▶ Dataset records
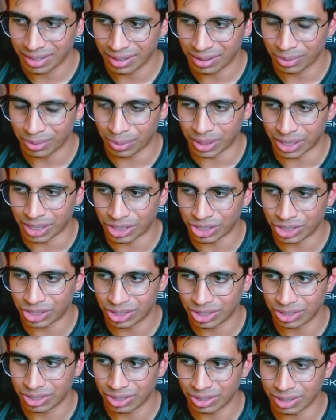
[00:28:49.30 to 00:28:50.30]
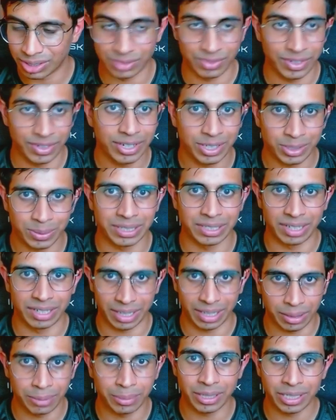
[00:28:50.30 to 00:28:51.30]
which is very expensive.
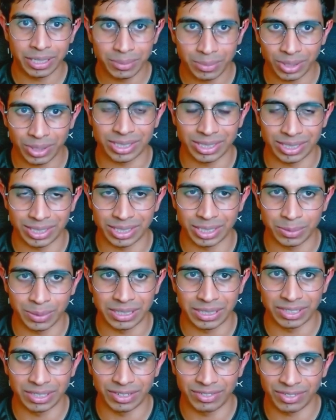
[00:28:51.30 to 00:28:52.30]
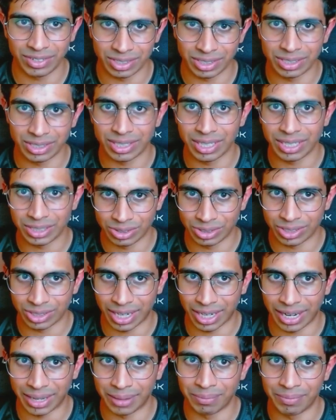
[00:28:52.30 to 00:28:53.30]
Like the building process is expensive because it takes your
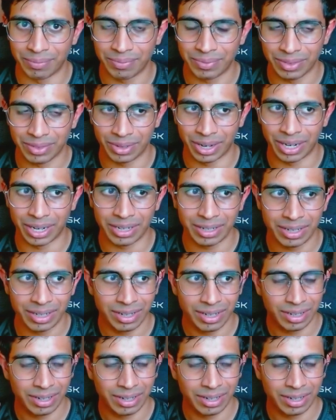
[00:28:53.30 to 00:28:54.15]
time, right?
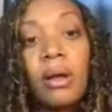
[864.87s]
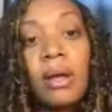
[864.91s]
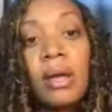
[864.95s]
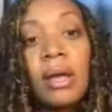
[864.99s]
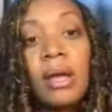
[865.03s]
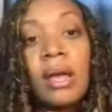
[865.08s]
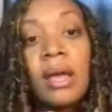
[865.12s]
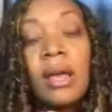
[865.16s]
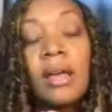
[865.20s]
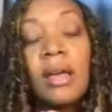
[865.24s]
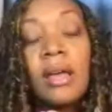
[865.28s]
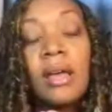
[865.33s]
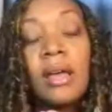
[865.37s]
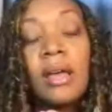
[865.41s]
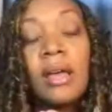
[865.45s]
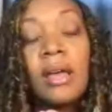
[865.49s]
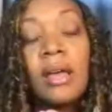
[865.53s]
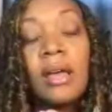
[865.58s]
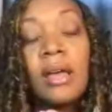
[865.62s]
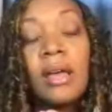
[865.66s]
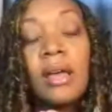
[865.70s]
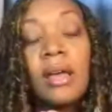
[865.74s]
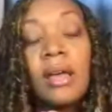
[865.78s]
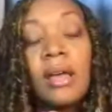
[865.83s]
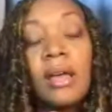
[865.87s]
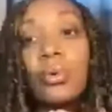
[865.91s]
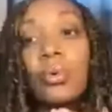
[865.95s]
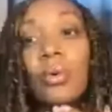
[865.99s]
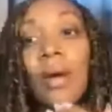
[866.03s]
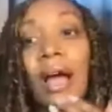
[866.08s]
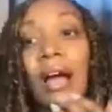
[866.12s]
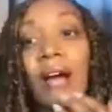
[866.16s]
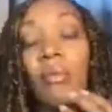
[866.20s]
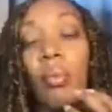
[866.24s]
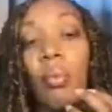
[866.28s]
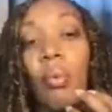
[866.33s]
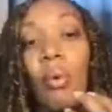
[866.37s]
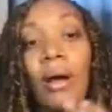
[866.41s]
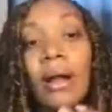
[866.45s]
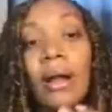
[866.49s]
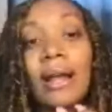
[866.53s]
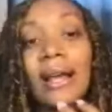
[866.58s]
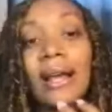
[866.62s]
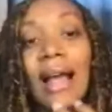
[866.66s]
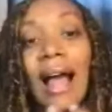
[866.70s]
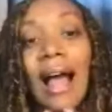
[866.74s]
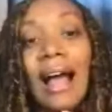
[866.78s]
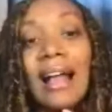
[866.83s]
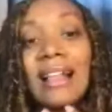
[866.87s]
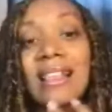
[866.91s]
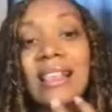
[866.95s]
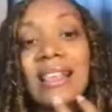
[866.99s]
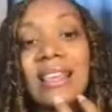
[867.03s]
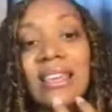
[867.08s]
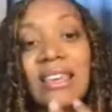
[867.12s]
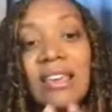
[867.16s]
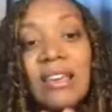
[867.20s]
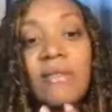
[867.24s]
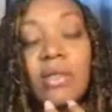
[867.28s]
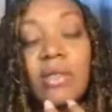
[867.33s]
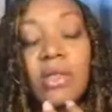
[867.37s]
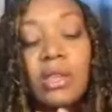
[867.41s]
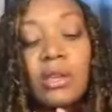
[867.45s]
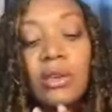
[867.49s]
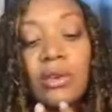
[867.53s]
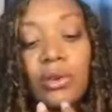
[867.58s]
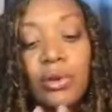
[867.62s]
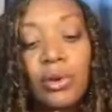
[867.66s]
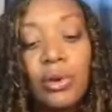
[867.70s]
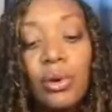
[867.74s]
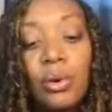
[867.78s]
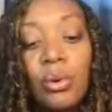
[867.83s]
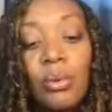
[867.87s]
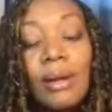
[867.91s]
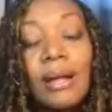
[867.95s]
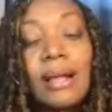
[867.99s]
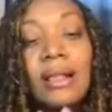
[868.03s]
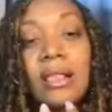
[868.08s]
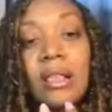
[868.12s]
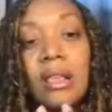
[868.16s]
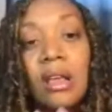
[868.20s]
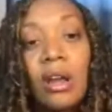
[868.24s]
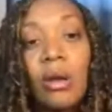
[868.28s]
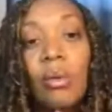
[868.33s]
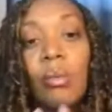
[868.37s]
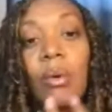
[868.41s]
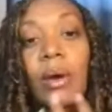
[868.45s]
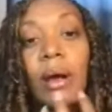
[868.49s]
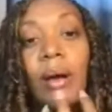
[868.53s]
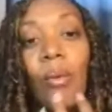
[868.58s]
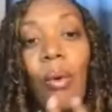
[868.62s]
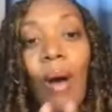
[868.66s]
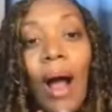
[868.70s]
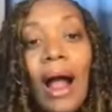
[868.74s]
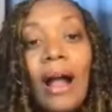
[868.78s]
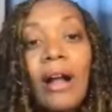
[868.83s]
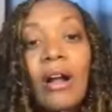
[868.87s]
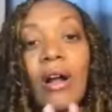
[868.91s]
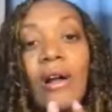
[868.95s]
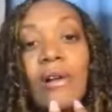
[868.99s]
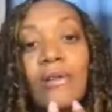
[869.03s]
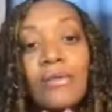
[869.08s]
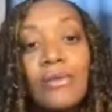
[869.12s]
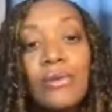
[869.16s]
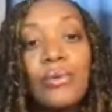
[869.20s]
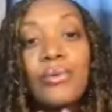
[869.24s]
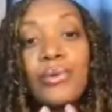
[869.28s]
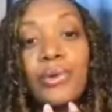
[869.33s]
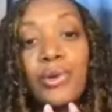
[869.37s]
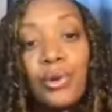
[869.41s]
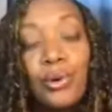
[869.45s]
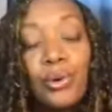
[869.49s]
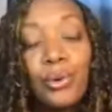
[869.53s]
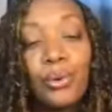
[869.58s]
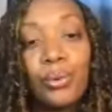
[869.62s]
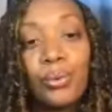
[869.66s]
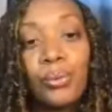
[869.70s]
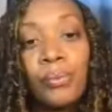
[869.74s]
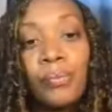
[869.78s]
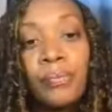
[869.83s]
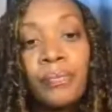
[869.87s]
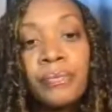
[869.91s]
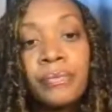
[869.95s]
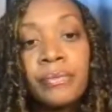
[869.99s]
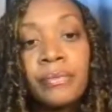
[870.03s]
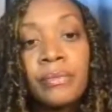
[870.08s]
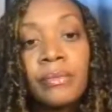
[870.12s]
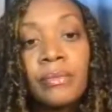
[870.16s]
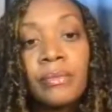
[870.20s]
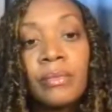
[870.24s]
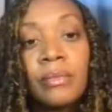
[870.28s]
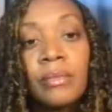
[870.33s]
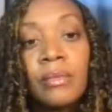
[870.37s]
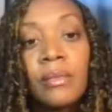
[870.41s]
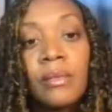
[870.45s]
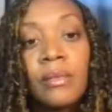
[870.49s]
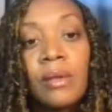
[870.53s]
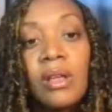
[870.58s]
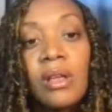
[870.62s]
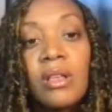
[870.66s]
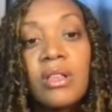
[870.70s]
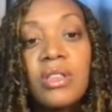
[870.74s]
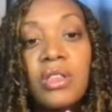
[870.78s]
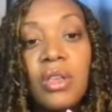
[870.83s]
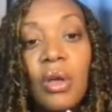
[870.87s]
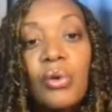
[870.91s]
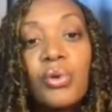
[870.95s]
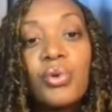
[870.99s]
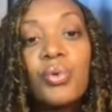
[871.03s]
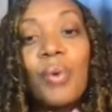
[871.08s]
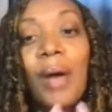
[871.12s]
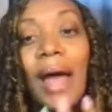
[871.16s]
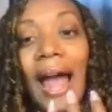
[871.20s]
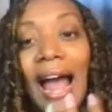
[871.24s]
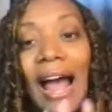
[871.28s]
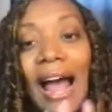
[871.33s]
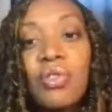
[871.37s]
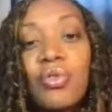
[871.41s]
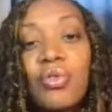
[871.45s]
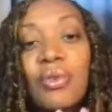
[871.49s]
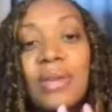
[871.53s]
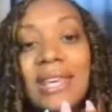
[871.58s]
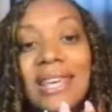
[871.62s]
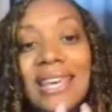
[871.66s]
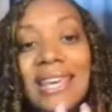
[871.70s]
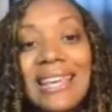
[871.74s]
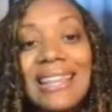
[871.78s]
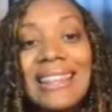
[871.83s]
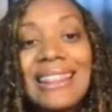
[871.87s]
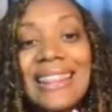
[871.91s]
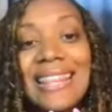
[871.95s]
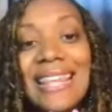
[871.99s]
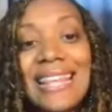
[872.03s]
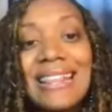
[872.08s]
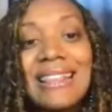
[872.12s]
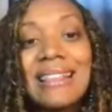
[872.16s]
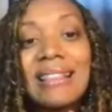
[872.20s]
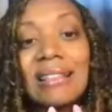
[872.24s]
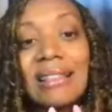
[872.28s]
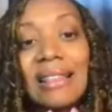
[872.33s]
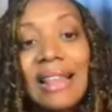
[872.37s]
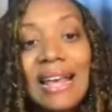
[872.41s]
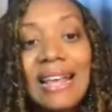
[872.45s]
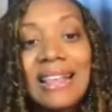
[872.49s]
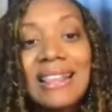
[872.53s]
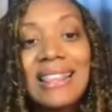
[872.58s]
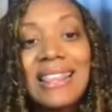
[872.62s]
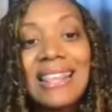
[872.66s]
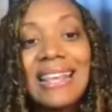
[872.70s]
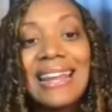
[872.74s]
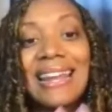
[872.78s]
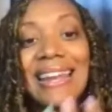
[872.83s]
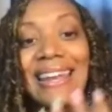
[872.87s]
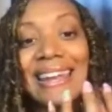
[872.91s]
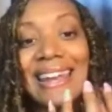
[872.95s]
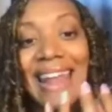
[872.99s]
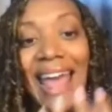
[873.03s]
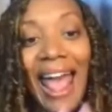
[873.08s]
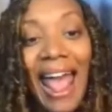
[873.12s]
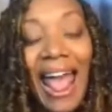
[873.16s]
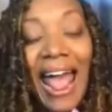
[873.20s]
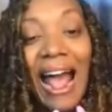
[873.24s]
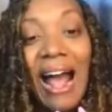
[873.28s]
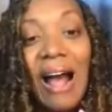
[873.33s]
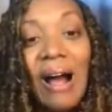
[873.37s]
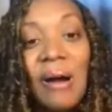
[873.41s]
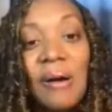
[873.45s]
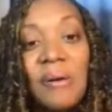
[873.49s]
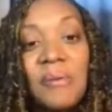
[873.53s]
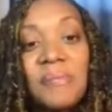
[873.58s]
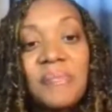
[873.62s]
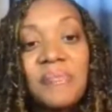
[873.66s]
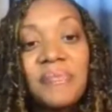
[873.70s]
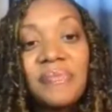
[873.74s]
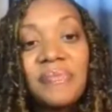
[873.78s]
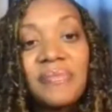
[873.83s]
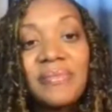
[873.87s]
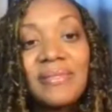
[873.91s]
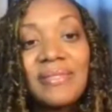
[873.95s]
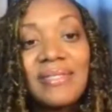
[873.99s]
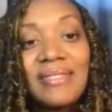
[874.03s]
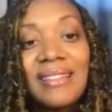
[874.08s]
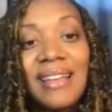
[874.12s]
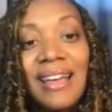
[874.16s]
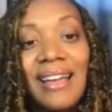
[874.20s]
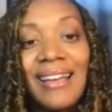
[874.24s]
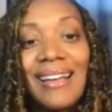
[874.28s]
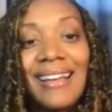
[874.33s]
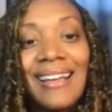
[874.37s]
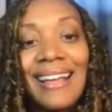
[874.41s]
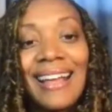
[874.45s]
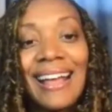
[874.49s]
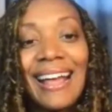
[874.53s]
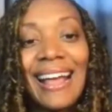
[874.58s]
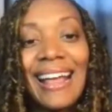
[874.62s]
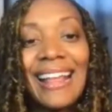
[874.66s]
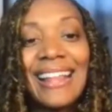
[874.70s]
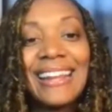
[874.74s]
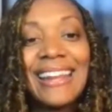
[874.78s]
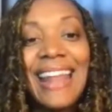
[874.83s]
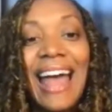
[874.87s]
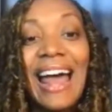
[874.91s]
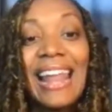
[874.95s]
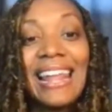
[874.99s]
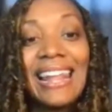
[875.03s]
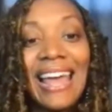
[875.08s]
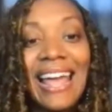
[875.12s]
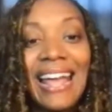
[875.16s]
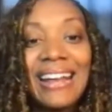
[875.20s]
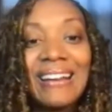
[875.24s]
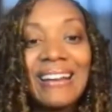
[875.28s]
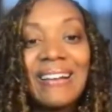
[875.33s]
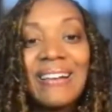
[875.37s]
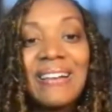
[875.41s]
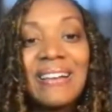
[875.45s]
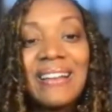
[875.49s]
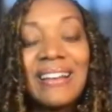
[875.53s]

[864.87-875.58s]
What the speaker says: that you have wanted God to give to you, it's going to require a new you. So you have to get this lesson now, not later,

▶ Work request
Output all of the records word for word, and keep the pictures out of the copy.

▶ Answer for the task
[00:28:49.30 to 00:28:50.30]
[00:28:50.30 to 00:28:51.30]
which is very expensive.
[00:28:51.30 to 00:28:52.30]
[00:28:52.30 to 00:28:53.30]
Like the building process is expensive because it takes your
[00:28:53.30 to 00:28:54.15]
time, right?
[864.87s]
[864.91s]
[864.95s]
[864.99s]
[865.03s]
[865.08s]
[865.12s]
[865.16s]
[865.20s]
[865.24s]
[865.28s]
[865.33s]
[865.37s]
[865.41s]
[865.45s]
[865.49s]
[865.53s]
[865.58s]
[865.62s]
[865.66s]
[865.70s]
[865.74s]
[865.78s]
[865.83s]
[865.87s]
[865.91s]
[865.95s]
[865.99s]
[866.03s]
[866.08s]
[866.12s]
[866.16s]
[866.20s]
[866.24s]
[866.28s]
[866.33s]
[866.37s]
[866.41s]
[866.45s]
[866.49s]
[866.53s]
[866.58s]
[866.62s]
[866.66s]
[866.70s]
[866.74s]
[866.78s]
[866.83s]
[866.87s]
[866.91s]
[866.95s]
[866.99s]
[867.03s]
[867.08s]
[867.12s]
[867.16s]
[867.20s]
[867.24s]
[867.28s]
[867.33s]
[867.37s]
[867.41s]
[867.45s]
[867.49s]
[867.53s]
[867.58s]
[867.62s]
[867.66s]
[867.70s]
[867.74s]
[867.78s]
[867.83s]
[867.87s]
[867.91s]
[867.95s]
[867.99s]
[868.03s]
[868.08s]
[868.12s]
[868.16s]
[868.20s]
[868.24s]
[868.28s]
[868.33s]
[868.37s]
[868.41s]
[868.45s]
[868.49s]
[868.53s]
[868.58s]
[868.62s]
[868.66s]
[868.70s]
[868.74s]
[868.78s]
[868.83s]
[868.87s]
[868.91s]
[868.95s]
[868.99s]
[869.03s]
[869.08s]
[869.12s]
[869.16s]
[869.20s]
[869.24s]
[869.28s]
[869.33s]
[869.37s]
[869.41s]
[869.45s]
[869.49s]
[869.53s]
[869.58s]
[869.62s]
[869.66s]
[869.70s]
[869.74s]
[869.78s]
[869.83s]
[869.87s]
[869.91s]
[869.95s]
[869.99s]
[870.03s]
[870.08s]
[870.12s]
[870.16s]
[870.20s]
[870.24s]
[870.28s]
[870.33s]
[870.37s]
[870.41s]
[870.45s]
[870.49s]
[870.53s]
[870.58s]
[870.62s]
[870.66s]
[870.70s]
[870.74s]
[870.78s]
[870.83s]
[870.87s]
[870.91s]
[870.95s]
[870.99s]
[871.03s]
[871.08s]
[871.12s]
[871.16s]
[871.20s]
[871.24s]
[871.28s]
[871.33s]
[871.37s]
[871.41s]
[871.45s]
[871.49s]
[871.53s]
[871.58s]
[871.62s]
[871.66s]
[871.70s]
[871.74s]
[871.78s]
[871.83s]
[871.87s]
[871.91s]
[871.95s]
[871.99s]
[872.03s]
[872.08s]
[872.12s]
[872.16s]
[872.20s]
[872.24s]
[872.28s]
[872.33s]
[872.37s]
[872.41s]
[872.45s]
[872.49s]
[872.53s]
[872.58s]
[872.62s]
[872.66s]
[872.70s]
[872.74s]
[872.78s]
[872.83s]
[872.87s]
[872.91s]
[872.95s]
[872.99s]
[873.03s]
[873.08s]
[873.12s]
[873.16s]
[873.20s]
[873.24s]
[873.28s]
[873.33s]
[873.37s]
[873.41s]
[873.45s]
[873.49s]
[873.53s]
[873.58s]
[873.62s]
[873.66s]
[873.70s]
[873.74s]
[873.78s]
[873.83s]
[873.87s]
[873.91s]
[873.95s]
[873.99s]
[874.03s]
[874.08s]
[874.12s]
[874.16s]
[874.20s]
[874.24s]
[874.28s]
[874.33s]
[874.37s]
[874.41s]
[874.45s]
[874.49s]
[874.53s]
[874.58s]
[874.62s]
[874.66s]
[874.70s]
[874.74s]
[874.78s]
[874.83s]
[874.87s]
[874.91s]
[874.95s]
[874.99s]
[875.03s]
[875.08s]
[875.12s]
[875.16s]
[875.20s]
[875.24s]
[875.28s]
[875.33s]
[875.37s]
[875.41s]
[875.45s]
[875.49s]
[875.53s]

[864.87-875.58s]
What the speaker says: that you have wanted God to give to you, it's going to require a new you. So you have to get this lesson now, not later,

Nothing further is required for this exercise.